-- Input records follows --
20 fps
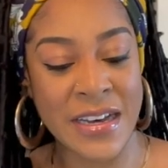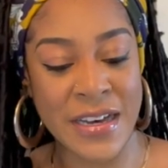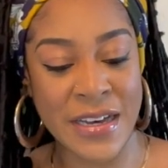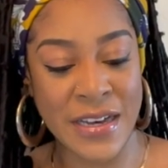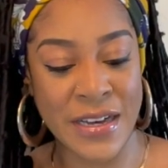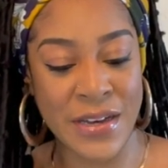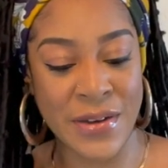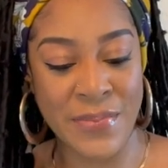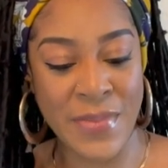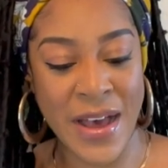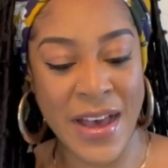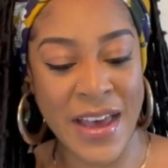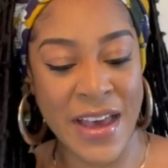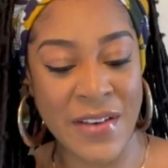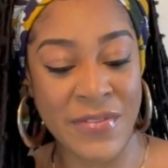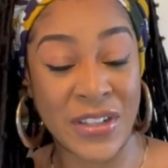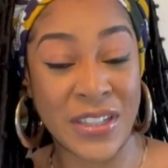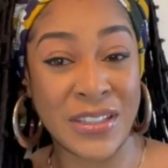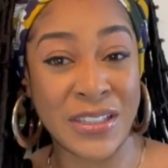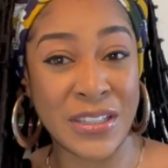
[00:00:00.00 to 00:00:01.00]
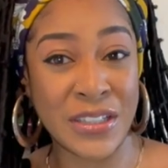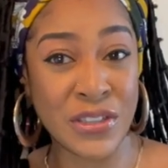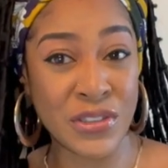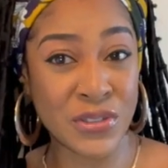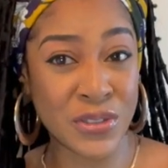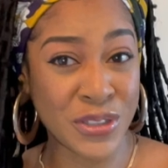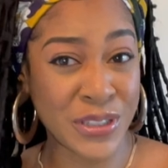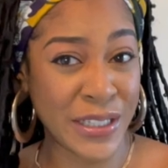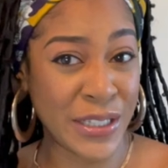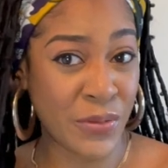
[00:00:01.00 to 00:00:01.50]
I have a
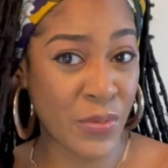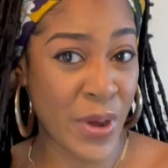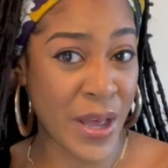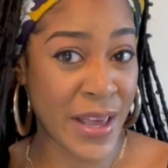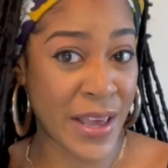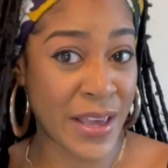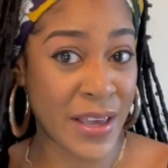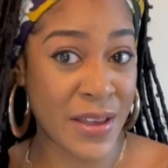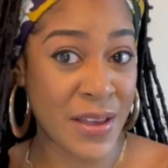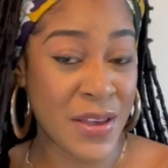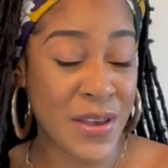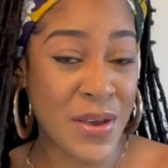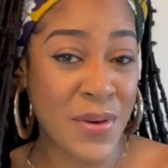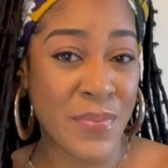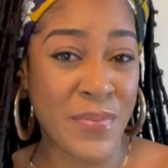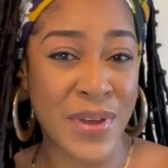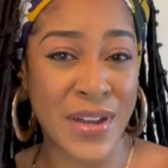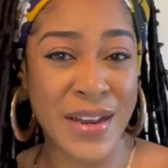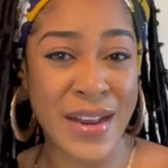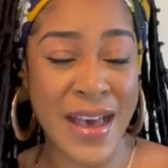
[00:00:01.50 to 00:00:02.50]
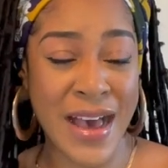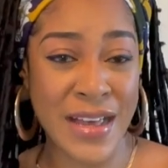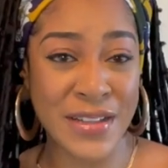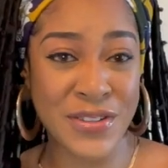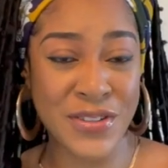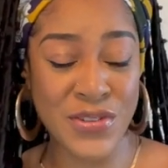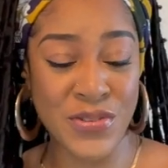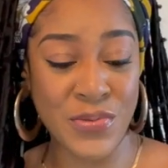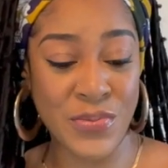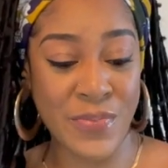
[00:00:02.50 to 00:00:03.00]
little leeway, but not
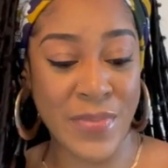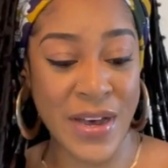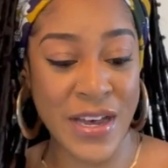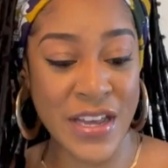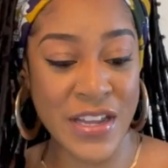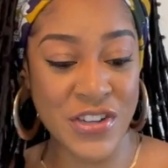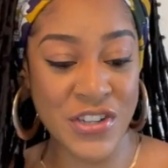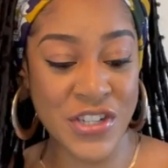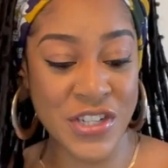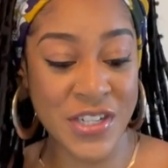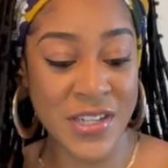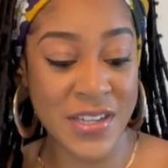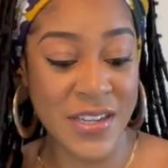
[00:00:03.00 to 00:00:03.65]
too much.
-- Input records concluded --
**What the task asks**. Print the entire listing above verbatim. No picture should be included.

**Exercise result**.
20 fps
[00:00:00.00 to 00:00:01.00]
[00:00:01.00 to 00:00:01.50]
I have a
[00:00:01.50 to 00:00:02.50]
[00:00:02.50 to 00:00:03.00]
little leeway, but not
[00:00:03.00 to 00:00:03.65]
too much.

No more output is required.